Exactly the lines below, starting with the one containing "[00:00:00.07]" and going on through the one containing "[00:00:04.67]", must be reproduced, both ends included, and no pictures with them.

● **DATASET CONTENT**:
>>>>>
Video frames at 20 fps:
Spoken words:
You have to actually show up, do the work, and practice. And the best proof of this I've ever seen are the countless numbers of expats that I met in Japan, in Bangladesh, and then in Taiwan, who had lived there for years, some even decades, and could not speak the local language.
<<<<<
>>>>>
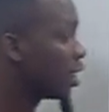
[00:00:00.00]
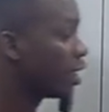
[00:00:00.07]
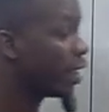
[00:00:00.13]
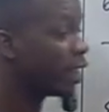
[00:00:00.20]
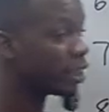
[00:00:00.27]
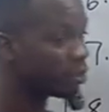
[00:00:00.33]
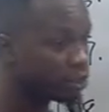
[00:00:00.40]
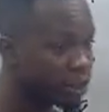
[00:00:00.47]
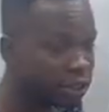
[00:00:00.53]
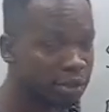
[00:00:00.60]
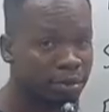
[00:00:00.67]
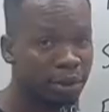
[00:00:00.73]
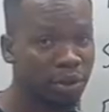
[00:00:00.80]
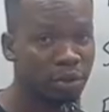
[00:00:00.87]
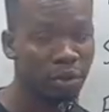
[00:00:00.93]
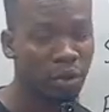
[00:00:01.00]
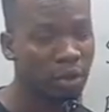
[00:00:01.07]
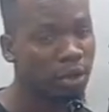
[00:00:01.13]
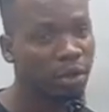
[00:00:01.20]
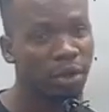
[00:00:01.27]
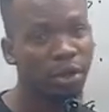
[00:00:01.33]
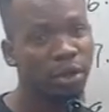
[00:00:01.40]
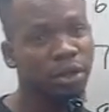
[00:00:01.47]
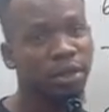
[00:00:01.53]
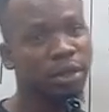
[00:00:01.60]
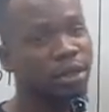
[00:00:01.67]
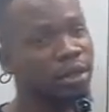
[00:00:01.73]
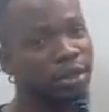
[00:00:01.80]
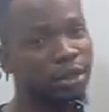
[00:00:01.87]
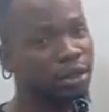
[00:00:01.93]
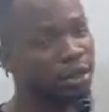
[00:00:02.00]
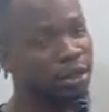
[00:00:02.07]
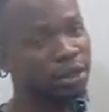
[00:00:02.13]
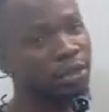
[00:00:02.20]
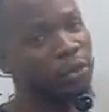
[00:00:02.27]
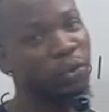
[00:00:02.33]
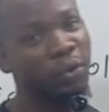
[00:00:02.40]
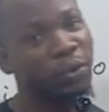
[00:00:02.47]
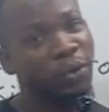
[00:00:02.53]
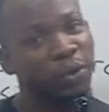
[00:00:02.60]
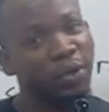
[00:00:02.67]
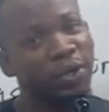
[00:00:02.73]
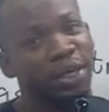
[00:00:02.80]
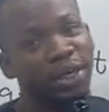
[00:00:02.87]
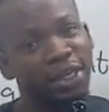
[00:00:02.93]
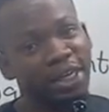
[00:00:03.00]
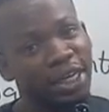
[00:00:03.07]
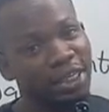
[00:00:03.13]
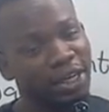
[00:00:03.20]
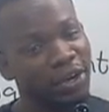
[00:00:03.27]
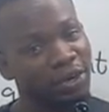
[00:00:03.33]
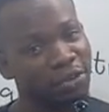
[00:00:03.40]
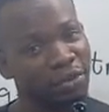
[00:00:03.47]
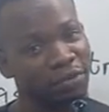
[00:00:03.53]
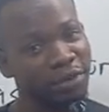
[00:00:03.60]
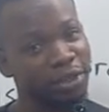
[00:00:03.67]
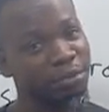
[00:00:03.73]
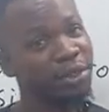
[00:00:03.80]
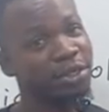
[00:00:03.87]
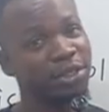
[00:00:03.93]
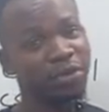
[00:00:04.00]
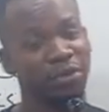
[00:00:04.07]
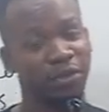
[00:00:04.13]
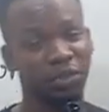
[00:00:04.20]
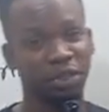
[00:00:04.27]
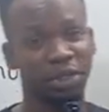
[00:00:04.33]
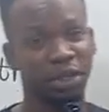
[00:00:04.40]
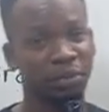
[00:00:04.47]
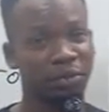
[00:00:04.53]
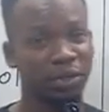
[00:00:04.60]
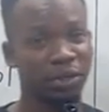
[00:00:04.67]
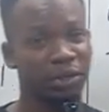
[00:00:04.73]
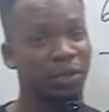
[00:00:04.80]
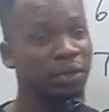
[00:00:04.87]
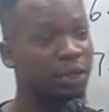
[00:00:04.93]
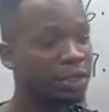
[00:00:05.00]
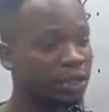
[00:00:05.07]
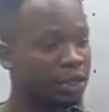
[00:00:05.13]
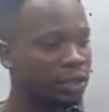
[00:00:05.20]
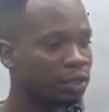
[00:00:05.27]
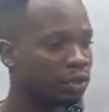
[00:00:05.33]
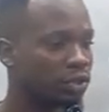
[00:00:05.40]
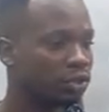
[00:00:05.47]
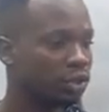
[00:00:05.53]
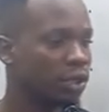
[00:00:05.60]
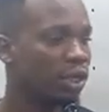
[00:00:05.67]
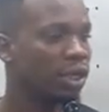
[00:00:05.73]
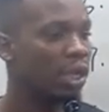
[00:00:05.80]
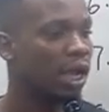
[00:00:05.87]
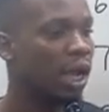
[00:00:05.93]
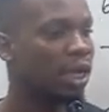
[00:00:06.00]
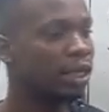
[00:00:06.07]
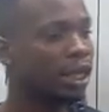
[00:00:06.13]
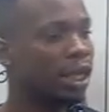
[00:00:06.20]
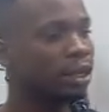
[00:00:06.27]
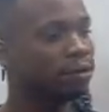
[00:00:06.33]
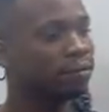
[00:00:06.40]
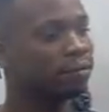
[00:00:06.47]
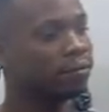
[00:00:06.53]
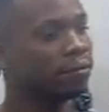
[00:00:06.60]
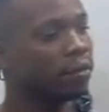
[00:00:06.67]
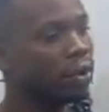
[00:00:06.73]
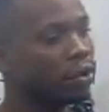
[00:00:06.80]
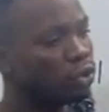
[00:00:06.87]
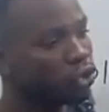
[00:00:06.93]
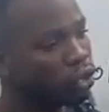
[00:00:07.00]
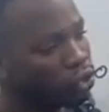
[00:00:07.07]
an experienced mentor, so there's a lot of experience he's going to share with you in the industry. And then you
<<<<<
● **THE ANSWER**:
[00:00:00.07]
[00:00:00.13]
[00:00:00.20]
[00:00:00.27]
[00:00:00.33]
[00:00:00.40]
[00:00:00.47]
[00:00:00.53]
[00:00:00.60]
[00:00:00.67]
[00:00:00.73]
[00:00:00.80]
[00:00:00.87]
[00:00:00.93]
[00:00:01.00]
[00:00:01.07]
[00:00:01.13]
[00:00:01.20]
[00:00:01.27]
[00:00:01.33]
[00:00:01.40]
[00:00:01.47]
[00:00:01.53]
[00:00:01.60]
[00:00:01.67]
[00:00:01.73]
[00:00:01.80]
[00:00:01.87]
[00:00:01.93]
[00:00:02.00]
[00:00:02.07]
[00:00:02.13]
[00:00:02.20]
[00:00:02.27]
[00:00:02.33]
[00:00:02.40]
[00:00:02.47]
[00:00:02.53]
[00:00:02.60]
[00:00:02.67]
[00:00:02.73]
[00:00:02.80]
[00:00:02.87]
[00:00:02.93]
[00:00:03.00]
[00:00:03.07]
[00:00:03.13]
[00:00:03.20]
[00:00:03.27]
[00:00:03.33]
[00:00:03.40]
[00:00:03.47]
[00:00:03.53]
[00:00:03.60]
[00:00:03.67]
[00:00:03.73]
[00:00:03.80]
[00:00:03.87]
[00:00:03.93]
[00:00:04.00]
[00:00:04.07]
[00:00:04.13]
[00:00:04.20]
[00:00:04.27]
[00:00:04.33]
[00:00:04.40]
[00:00:04.47]
[00:00:04.53]
[00:00:04.60]
[00:00:04.67]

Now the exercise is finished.